> Provided data
+++++
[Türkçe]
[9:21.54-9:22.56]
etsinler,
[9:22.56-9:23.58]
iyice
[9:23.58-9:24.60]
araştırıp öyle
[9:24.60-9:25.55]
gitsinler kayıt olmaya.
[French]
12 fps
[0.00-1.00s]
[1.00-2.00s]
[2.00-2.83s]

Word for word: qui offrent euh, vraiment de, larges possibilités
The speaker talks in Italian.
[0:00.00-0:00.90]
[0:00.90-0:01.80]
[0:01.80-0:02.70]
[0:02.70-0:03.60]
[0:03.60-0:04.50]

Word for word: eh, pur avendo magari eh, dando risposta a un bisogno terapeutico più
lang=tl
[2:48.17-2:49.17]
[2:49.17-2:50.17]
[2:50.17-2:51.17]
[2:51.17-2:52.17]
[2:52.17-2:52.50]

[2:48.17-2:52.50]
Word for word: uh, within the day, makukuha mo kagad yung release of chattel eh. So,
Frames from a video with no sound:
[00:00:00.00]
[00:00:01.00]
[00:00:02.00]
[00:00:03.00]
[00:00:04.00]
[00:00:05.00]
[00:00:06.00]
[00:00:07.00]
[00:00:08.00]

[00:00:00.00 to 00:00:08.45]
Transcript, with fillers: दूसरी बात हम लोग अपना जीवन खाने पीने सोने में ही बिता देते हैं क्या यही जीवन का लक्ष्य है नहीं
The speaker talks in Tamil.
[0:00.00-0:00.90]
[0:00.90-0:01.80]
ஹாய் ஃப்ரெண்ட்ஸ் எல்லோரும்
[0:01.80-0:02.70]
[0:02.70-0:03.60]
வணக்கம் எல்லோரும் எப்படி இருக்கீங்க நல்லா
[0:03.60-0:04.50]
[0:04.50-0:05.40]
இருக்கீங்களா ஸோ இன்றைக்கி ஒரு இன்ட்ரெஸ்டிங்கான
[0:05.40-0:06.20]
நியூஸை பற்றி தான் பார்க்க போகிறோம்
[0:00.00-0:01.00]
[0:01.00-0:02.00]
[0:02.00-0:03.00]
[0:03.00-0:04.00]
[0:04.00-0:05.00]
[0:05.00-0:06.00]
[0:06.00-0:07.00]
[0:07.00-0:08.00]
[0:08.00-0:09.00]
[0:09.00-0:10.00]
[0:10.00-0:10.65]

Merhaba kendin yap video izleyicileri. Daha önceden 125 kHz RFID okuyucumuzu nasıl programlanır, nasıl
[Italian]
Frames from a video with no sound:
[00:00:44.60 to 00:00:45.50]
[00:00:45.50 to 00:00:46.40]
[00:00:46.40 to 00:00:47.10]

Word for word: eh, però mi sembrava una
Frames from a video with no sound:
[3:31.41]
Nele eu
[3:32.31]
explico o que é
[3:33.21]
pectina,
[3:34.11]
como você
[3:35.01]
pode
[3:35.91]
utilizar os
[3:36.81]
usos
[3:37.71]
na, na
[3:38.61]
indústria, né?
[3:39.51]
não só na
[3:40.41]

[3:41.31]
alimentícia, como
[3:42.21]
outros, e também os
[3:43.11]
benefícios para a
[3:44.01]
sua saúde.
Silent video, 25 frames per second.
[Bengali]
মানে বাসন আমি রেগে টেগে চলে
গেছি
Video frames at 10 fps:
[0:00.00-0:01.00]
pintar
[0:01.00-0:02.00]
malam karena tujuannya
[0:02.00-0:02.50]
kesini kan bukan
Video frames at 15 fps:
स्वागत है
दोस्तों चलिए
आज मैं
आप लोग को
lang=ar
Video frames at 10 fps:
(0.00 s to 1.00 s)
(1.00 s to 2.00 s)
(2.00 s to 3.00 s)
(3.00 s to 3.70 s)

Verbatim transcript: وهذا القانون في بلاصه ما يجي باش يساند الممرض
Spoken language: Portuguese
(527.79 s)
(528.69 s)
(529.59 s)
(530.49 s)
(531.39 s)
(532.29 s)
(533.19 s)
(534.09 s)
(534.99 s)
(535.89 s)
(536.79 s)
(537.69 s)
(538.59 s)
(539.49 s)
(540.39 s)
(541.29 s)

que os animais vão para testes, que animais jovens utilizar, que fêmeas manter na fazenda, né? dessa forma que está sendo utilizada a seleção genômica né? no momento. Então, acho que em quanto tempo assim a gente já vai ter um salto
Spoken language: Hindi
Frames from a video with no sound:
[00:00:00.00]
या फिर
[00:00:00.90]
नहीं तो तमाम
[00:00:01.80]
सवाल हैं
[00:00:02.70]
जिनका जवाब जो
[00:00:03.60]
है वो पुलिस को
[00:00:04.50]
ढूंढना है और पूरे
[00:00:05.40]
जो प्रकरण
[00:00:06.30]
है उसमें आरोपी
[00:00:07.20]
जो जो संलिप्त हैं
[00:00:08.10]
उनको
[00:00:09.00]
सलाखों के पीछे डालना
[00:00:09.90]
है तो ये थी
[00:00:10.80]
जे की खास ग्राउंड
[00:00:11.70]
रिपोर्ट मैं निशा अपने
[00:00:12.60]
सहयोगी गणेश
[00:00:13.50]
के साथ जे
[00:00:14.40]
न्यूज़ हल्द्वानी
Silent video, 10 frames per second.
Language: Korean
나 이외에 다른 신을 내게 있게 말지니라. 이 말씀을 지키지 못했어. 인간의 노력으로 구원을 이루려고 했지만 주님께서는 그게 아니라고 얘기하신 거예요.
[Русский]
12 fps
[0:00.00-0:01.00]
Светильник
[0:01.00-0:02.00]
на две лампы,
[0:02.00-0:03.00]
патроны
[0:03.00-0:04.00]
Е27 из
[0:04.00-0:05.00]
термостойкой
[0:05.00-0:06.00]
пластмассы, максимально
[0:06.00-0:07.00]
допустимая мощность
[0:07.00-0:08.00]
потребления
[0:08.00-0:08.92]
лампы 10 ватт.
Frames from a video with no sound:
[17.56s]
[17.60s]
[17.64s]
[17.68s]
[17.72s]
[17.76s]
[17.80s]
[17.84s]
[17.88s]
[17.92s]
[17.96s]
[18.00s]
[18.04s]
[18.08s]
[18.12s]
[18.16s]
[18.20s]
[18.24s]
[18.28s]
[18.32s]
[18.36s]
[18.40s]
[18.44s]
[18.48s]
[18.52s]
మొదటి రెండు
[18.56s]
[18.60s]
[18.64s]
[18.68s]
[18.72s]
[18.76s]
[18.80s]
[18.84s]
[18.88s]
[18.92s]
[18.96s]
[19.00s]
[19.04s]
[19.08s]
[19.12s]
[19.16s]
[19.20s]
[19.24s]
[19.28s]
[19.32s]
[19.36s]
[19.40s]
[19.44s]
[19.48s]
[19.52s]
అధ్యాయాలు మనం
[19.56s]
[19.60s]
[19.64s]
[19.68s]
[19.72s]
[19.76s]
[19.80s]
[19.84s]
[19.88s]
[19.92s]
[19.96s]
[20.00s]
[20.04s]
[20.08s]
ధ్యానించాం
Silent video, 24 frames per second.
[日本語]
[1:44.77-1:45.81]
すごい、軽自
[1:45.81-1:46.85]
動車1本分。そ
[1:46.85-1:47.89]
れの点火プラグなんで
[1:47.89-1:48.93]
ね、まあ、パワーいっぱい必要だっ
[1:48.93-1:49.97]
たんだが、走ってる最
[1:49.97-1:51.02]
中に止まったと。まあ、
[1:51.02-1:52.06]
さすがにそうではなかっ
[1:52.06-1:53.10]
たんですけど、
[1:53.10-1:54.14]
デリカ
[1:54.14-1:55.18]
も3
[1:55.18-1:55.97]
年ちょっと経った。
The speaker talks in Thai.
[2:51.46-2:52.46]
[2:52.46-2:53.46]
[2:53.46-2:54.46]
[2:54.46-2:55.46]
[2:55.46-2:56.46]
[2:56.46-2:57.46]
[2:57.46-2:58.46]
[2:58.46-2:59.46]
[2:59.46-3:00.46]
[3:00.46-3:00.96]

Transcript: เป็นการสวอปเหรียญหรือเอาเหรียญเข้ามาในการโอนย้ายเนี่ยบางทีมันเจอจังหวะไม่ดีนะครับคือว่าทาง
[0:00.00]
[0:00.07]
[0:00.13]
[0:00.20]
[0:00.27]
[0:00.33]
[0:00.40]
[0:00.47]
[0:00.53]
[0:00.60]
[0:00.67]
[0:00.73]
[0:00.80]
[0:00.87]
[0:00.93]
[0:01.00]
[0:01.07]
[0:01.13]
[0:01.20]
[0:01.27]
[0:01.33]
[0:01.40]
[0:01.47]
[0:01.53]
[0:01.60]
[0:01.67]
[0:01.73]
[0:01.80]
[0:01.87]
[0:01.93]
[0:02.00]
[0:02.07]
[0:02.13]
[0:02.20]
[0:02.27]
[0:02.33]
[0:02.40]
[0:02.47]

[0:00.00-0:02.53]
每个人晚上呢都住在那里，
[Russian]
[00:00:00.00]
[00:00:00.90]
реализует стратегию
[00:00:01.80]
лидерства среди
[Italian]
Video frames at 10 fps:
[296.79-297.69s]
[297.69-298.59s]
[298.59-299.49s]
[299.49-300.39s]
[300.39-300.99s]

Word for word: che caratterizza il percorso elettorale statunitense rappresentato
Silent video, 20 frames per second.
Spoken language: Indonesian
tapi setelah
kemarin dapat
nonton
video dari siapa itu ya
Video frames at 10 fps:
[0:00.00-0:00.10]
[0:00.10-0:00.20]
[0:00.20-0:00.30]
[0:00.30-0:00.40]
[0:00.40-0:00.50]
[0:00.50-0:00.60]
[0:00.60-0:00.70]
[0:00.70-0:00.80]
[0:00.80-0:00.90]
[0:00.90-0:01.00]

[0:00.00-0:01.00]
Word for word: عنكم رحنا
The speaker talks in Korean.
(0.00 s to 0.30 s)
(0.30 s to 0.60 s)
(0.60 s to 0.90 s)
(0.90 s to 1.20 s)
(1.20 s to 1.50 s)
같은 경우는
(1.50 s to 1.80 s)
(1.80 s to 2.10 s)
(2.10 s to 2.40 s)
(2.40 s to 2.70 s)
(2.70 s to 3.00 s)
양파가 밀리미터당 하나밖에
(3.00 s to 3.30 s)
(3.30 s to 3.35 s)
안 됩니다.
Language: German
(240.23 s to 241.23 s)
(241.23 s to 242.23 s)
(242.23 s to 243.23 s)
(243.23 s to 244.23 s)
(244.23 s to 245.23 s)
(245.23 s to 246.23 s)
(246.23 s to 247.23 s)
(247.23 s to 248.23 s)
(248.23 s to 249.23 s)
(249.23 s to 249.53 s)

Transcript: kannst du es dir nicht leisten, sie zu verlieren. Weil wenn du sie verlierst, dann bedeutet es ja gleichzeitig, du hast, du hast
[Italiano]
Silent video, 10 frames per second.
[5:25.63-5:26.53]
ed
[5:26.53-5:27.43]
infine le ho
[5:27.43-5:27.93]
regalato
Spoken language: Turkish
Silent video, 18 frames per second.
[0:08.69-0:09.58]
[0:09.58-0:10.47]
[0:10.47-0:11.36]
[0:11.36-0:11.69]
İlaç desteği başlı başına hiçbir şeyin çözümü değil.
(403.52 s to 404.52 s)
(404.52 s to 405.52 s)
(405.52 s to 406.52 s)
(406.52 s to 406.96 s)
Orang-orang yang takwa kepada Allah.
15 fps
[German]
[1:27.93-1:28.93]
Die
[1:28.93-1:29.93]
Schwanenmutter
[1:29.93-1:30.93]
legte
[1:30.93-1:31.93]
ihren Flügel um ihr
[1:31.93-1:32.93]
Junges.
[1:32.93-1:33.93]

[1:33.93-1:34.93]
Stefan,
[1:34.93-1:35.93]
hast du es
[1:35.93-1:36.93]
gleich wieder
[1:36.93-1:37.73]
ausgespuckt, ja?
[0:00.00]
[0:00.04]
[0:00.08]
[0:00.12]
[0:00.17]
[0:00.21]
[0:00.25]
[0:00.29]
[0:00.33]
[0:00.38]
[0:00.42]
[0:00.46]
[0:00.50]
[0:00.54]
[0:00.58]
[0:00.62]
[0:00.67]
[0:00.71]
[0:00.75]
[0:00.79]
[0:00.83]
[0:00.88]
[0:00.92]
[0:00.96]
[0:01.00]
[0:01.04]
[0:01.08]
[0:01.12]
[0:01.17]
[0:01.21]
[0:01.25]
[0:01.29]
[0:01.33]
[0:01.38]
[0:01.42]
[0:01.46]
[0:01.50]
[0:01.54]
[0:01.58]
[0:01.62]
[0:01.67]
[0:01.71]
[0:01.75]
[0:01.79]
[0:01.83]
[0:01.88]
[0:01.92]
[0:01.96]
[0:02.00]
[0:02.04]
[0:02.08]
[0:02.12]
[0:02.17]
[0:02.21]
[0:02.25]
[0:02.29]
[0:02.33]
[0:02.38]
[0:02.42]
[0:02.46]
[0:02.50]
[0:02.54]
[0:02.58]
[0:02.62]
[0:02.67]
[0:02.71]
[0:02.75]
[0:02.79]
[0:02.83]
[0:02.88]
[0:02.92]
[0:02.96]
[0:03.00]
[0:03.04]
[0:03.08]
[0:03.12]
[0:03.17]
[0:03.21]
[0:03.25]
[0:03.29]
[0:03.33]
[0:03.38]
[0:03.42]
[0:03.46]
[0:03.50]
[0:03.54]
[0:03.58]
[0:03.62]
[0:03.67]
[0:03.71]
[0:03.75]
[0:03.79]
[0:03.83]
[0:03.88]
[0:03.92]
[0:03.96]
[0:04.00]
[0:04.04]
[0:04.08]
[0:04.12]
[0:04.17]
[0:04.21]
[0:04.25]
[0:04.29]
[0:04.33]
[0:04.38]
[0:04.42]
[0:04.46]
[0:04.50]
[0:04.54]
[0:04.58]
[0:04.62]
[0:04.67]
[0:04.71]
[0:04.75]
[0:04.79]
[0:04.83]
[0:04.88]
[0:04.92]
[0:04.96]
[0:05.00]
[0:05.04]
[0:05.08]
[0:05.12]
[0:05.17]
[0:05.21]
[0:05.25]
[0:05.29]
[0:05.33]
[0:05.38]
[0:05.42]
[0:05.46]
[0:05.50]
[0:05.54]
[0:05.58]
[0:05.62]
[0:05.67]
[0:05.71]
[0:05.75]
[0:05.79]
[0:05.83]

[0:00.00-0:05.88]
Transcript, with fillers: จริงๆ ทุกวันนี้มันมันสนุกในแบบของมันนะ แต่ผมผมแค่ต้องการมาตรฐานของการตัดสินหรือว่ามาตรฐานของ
+++++
> Goal of the exercise
Copy out each line of the records above that includes "Word".

> Answer for this exercise
Word for word: qui offrent euh, vraiment de, larges possibilités
Word for word: eh, pur avendo magari eh, dando risposta a un bisogno terapeutico più
Word for word: uh, within the day, makukuha mo kagad yung release of chattel eh. So,
Word for word: eh, però mi sembrava una
Word for word: che caratterizza il percorso elettorale statunitense rappresentato
Word for word: عنكم رحنا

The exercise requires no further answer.